Canada to play key role in asteroid mission
By Diana Mehta, The Canadian Press
TORONTO - Canada is moving ahead with building a key component for a space mission that will explore an asteroid and eventually bring a piece of it back to Earth.
With the help of $8.84 million in funding announced by the federal government on Thursday, construction is set to begin on the OSIRIS-REx Laser Altimeter — a mapping system that will create 3D maps of the asteroid Bennu.
"This is really groundbreaking for space exploration," said Treasury Board president Tony Clement, who presented details of the project in Toronto.
"It means we'll have a better understanding of the origins of the solar system and of course that helps us understand many things, including our environment, including the mineral composition of bodies outside of the Earth and so it's of historic scientific importance. And it also helps, incidentally, the space industries that we have here in Canada."
The Canadian Space Agency and technology company MacDonald, Dettwiler and Associates have been designing the OSIRIS-REx Laser Altimeter since 2008.
The latest funding commitment — which is part of a planned $61 million for the project over 15 years — will allow the Canadian scanning system to be constructed in preparation for an American-led NASA mission, which will blast off in late 2016 and reach the asteroid Bennu in late 2018.
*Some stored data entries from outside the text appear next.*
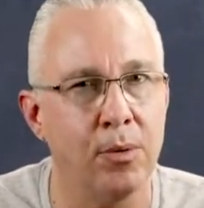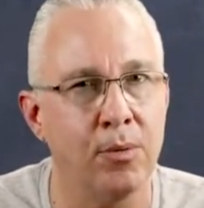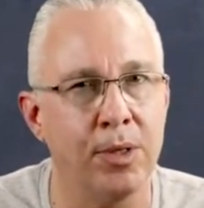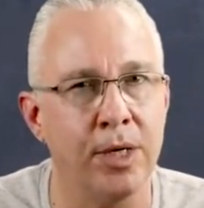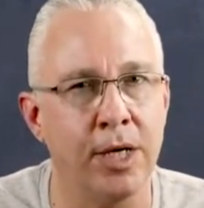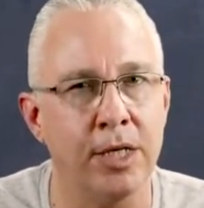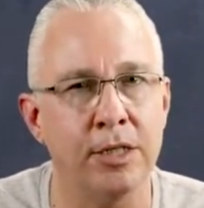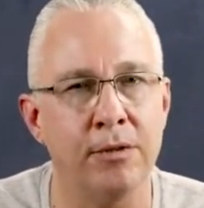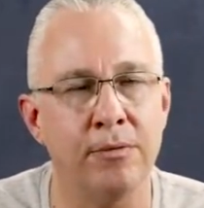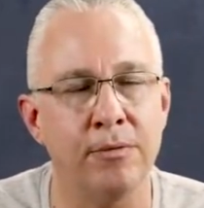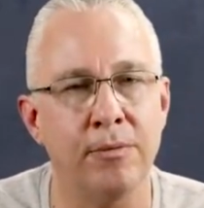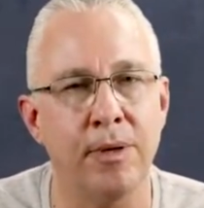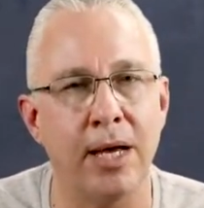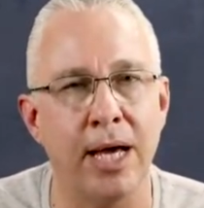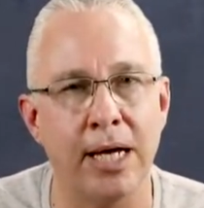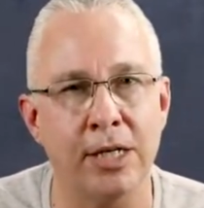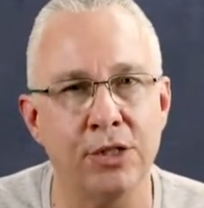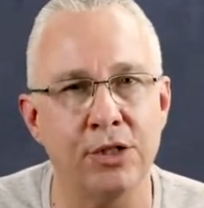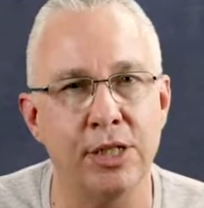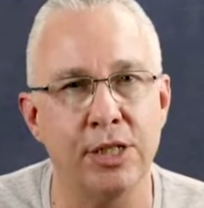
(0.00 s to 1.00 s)
we're going to
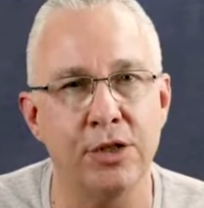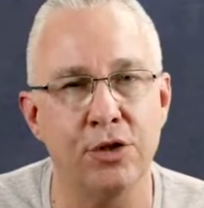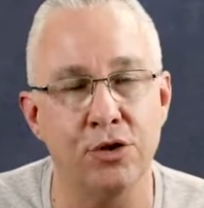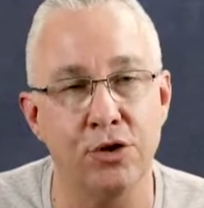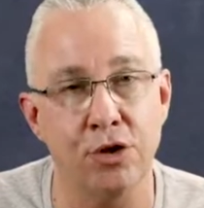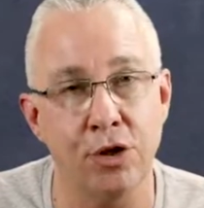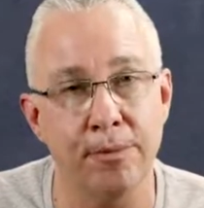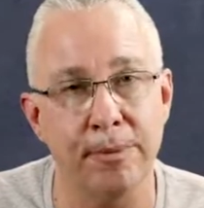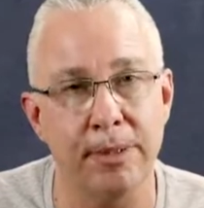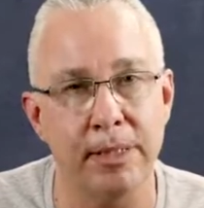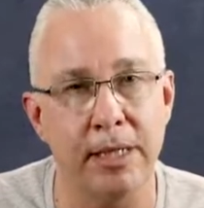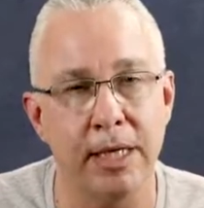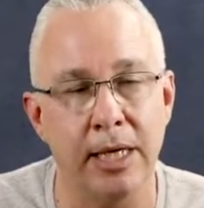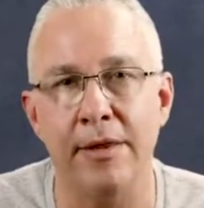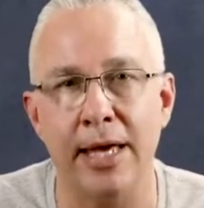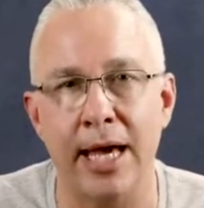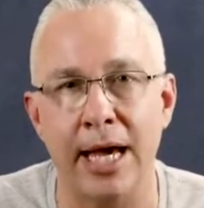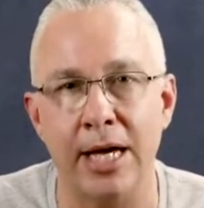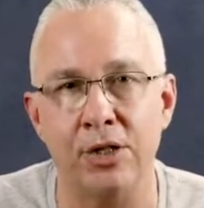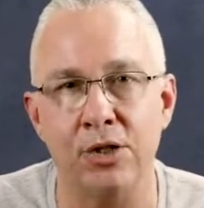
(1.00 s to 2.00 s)
actually determine
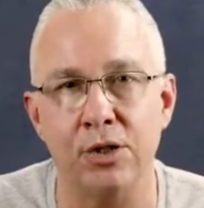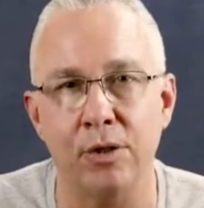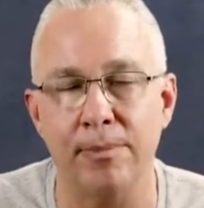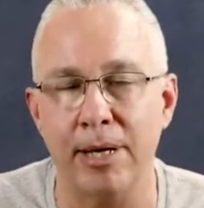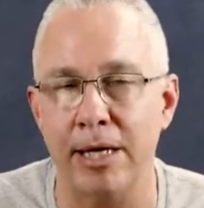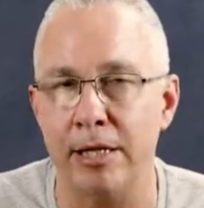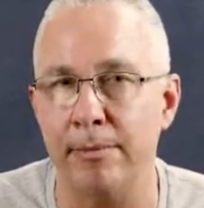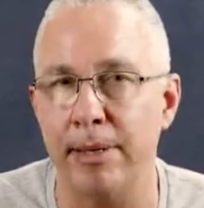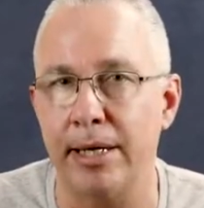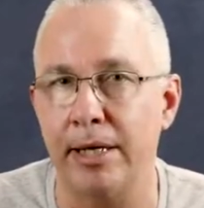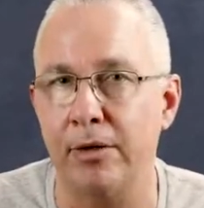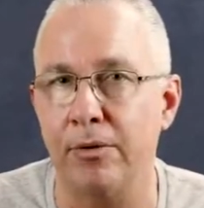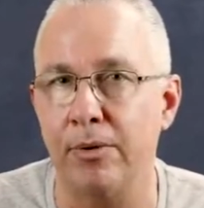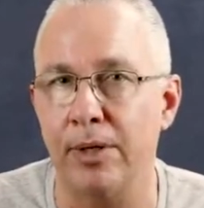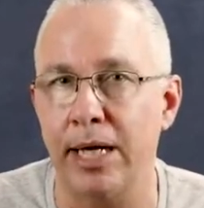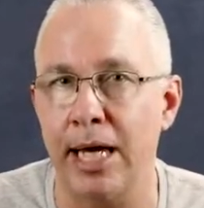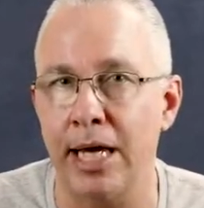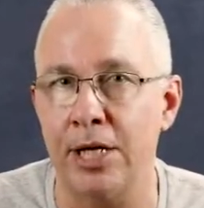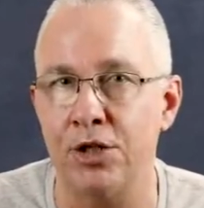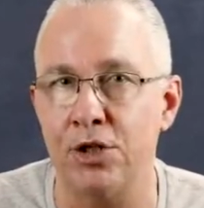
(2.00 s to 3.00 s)
the actual mathematical
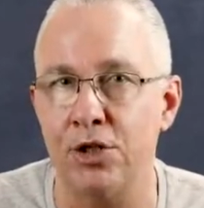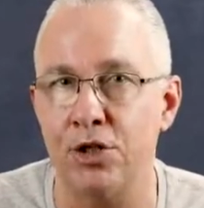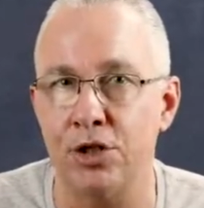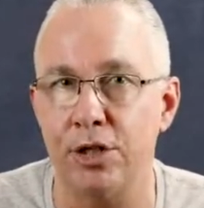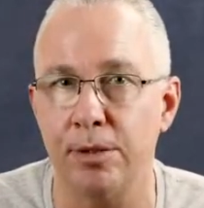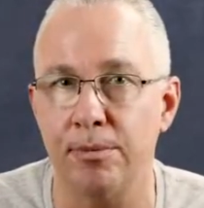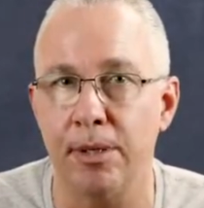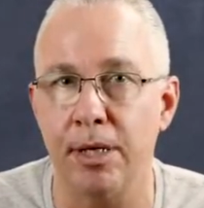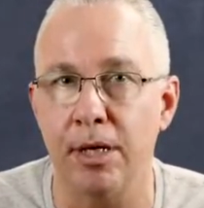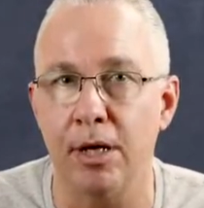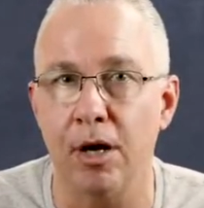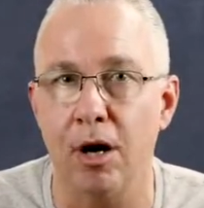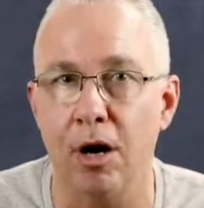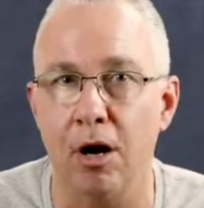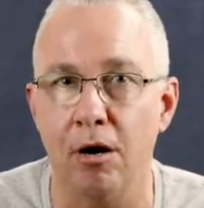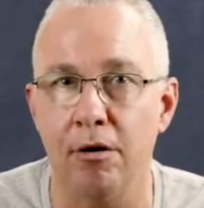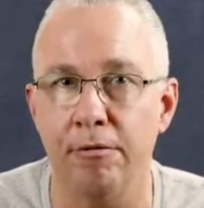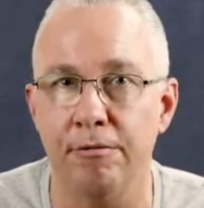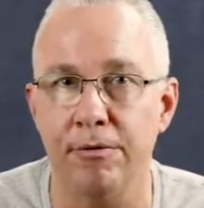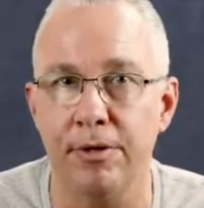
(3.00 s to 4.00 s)
relationship
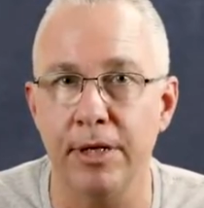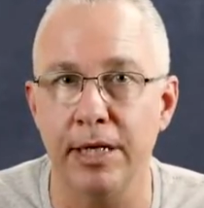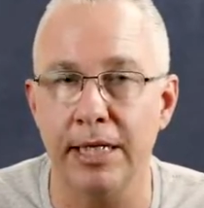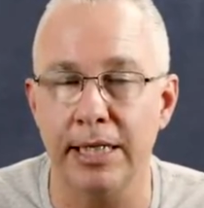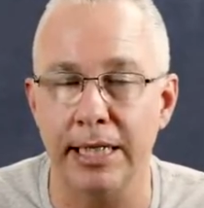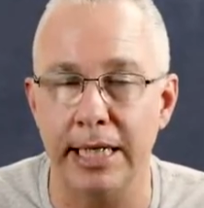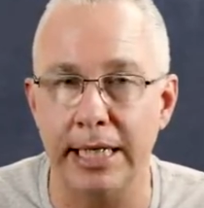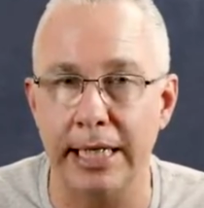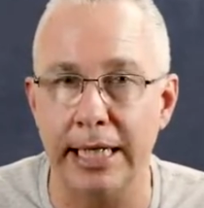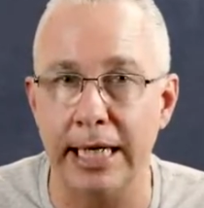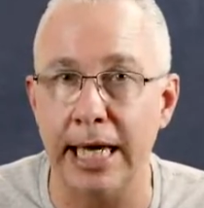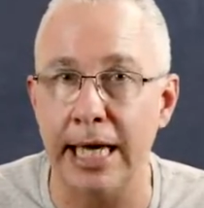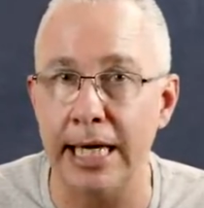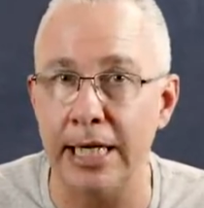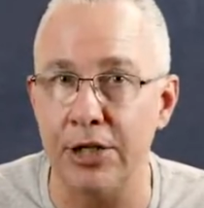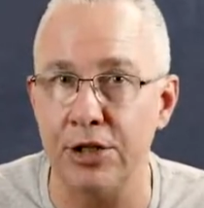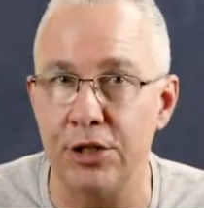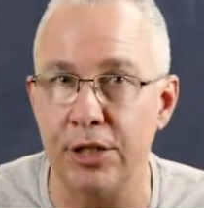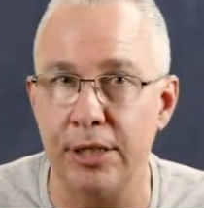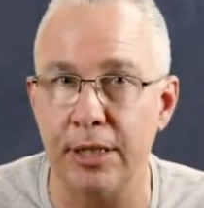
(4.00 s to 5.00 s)
of the kinetic
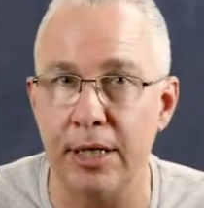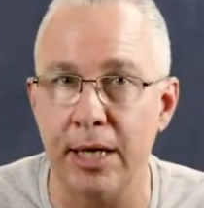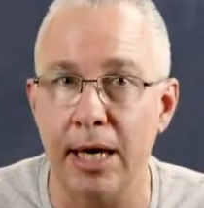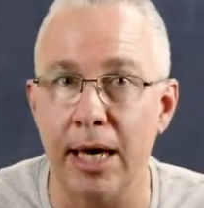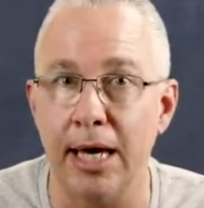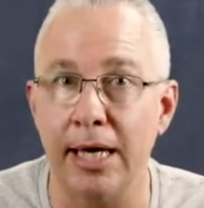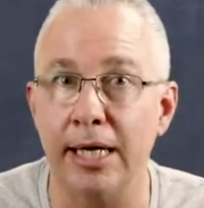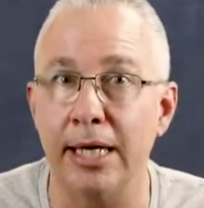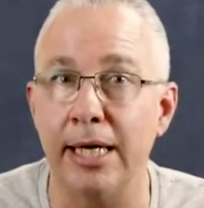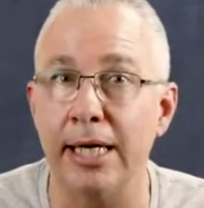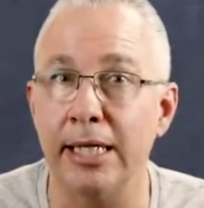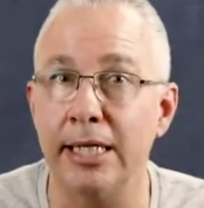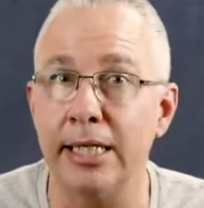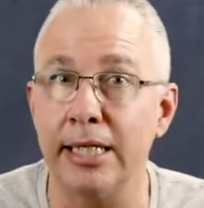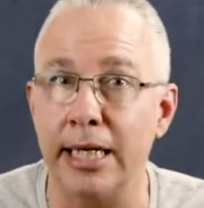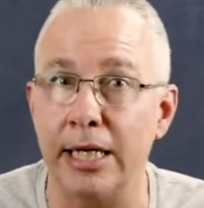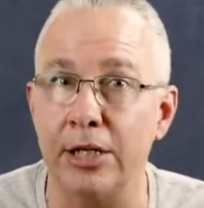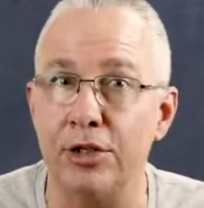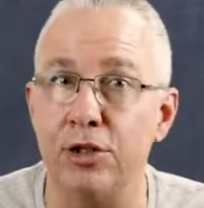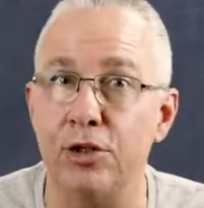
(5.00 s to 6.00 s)
energy in
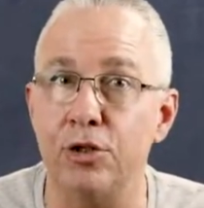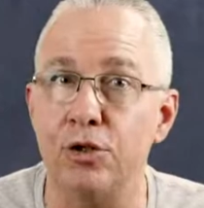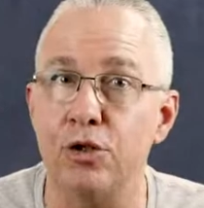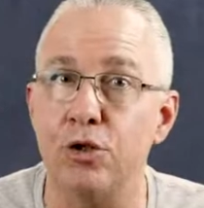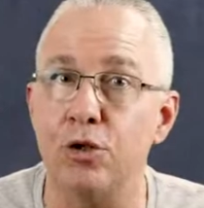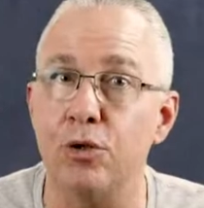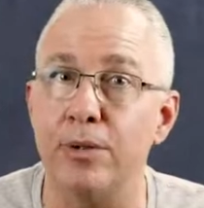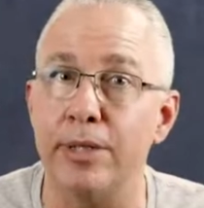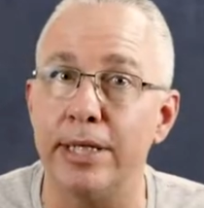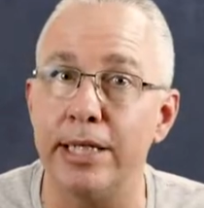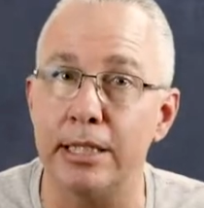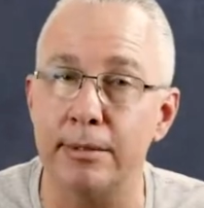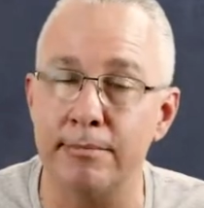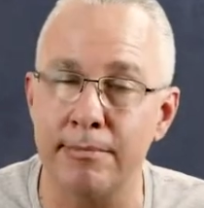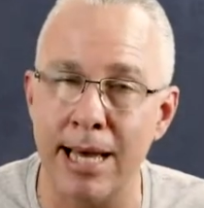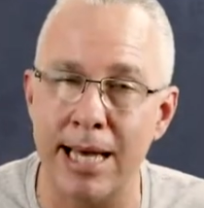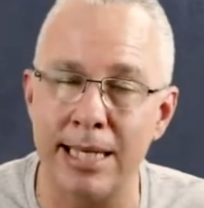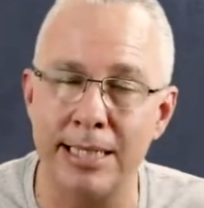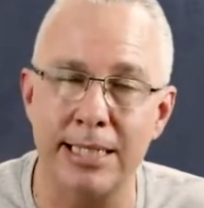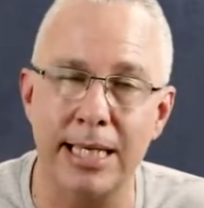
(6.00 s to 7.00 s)
connection to its
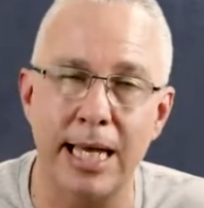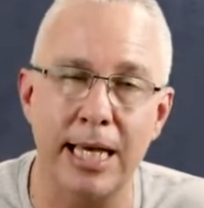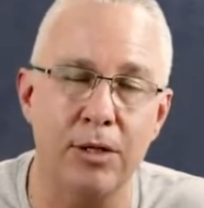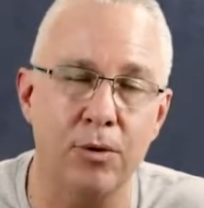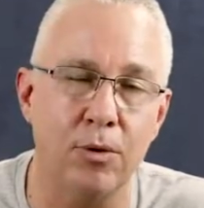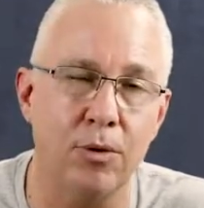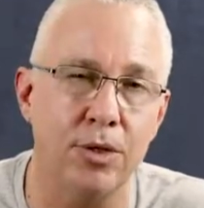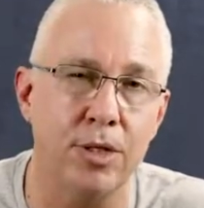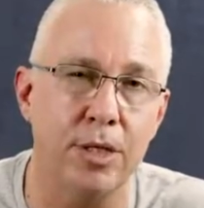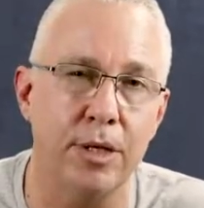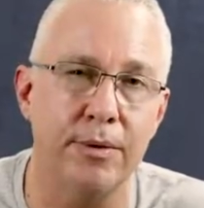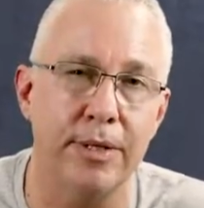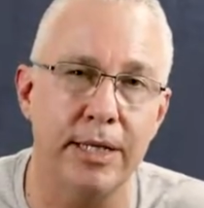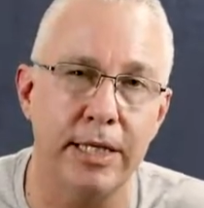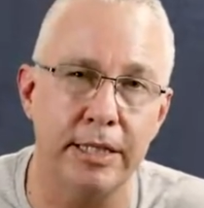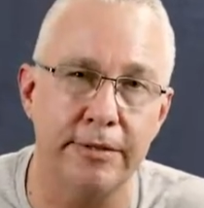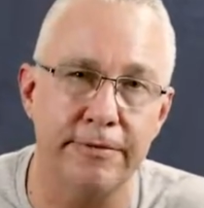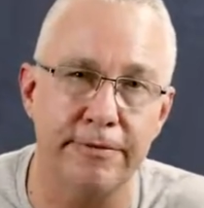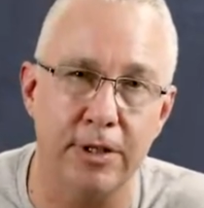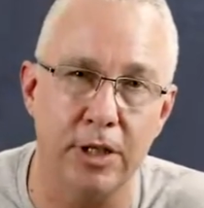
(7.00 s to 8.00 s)
mass and also
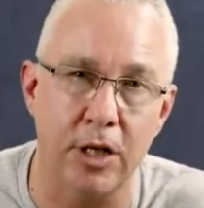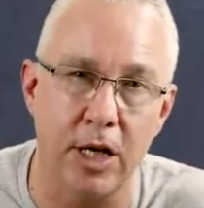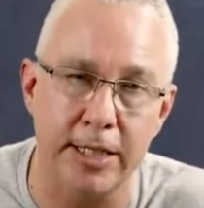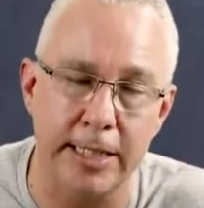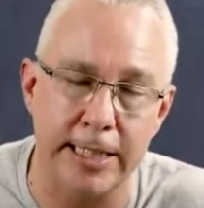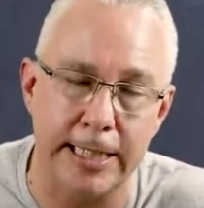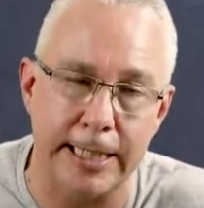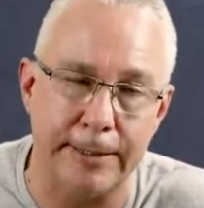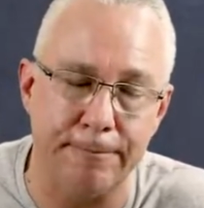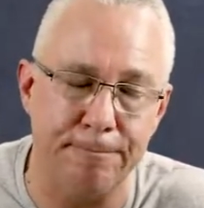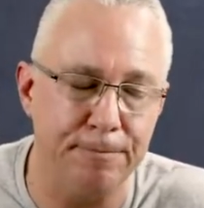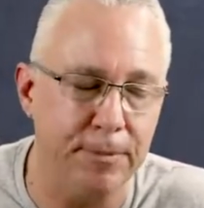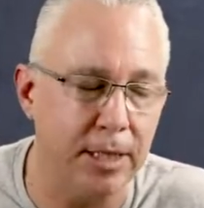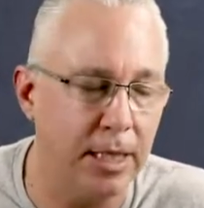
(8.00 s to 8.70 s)
its velocity.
Once there, it will spend eight months studying the asteroid's geology to help scientists select a site from which to collect a sample.
The spacecraft will then approach the surface of the asteroid and, without landing, will use a robotic arm to collect at least 60 grams of material from its surface.
The asteroid sample is expected to return to Earth by 2023, at which time Canada will get to own four per cent of it, giving Canadian scientists their first-ever direct access to an asteroid sample brought from space.
"(Asteroids) contain material, original material, from our solar system and when you study them it helps us understand the conditions of our solar system, its birth and maybe even the origin of water on Earth," said Walt Natynczyk, president of the Canadian Space Agency.
"The information in this mission will also help us in our knowledge of how to track the orbits of asteroids, especially when they come near the Earth."
The asteroid the mission is focusing its attention on is thought to be rich in carbon, dark in colour and is unlike any samples found in meteorite collections. It is thought to have a one in 2700 risk of impacting Earth in about 200 years.
The reason such asteroids are of interest is because of how little they've changed since they formed, said Craig Thornton, general manager for robotics and automation division at MacDonald, Dettwiler and Associates.
It's a time capsule from about 4.5 billion years ago," he said. "This is going to be an opportunity to provide a really up close and personal look at an asteroid, a place that very few instruments have ever visited before."
The Canadian scanning system, which is going to be rigorously tested before it leaves Earth, will give scientists millions of pieces of information about the asteroid.
"It will have created 160 million sample measurements, each accurate to a couple of centimetres. So at the end of the day we're going to have a very, very precise map of Bennu's surface," said Thornton. "It will actually be the most accurate map that's ever been created of an asteroid."
The mission to Bennu is part of NASA's larger New Frontiers Program, which aims to explore the solar system with frequent spacecraft missions that conduct scientific investigations.